━━━━━ RECORDS SHOWN
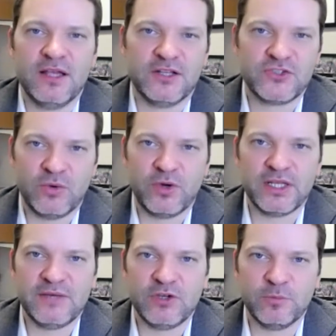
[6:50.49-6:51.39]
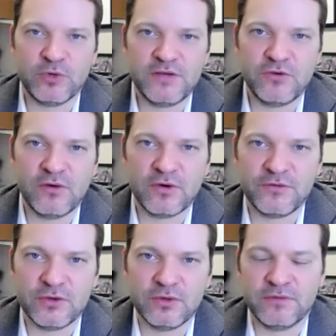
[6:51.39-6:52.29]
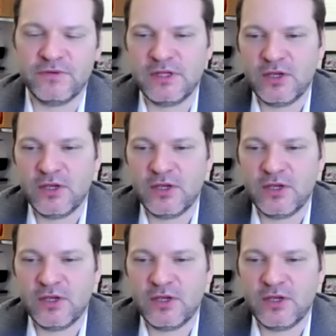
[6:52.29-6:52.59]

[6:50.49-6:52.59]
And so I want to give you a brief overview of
━━━━━━━━━━
Each line of the listing above must be given again exactly; the pictures are to be left out.

[6:50.49-6:51.39]
[6:51.39-6:52.29]
[6:52.29-6:52.59]

[6:50.49-6:52.59]
And so I want to give you a brief overview of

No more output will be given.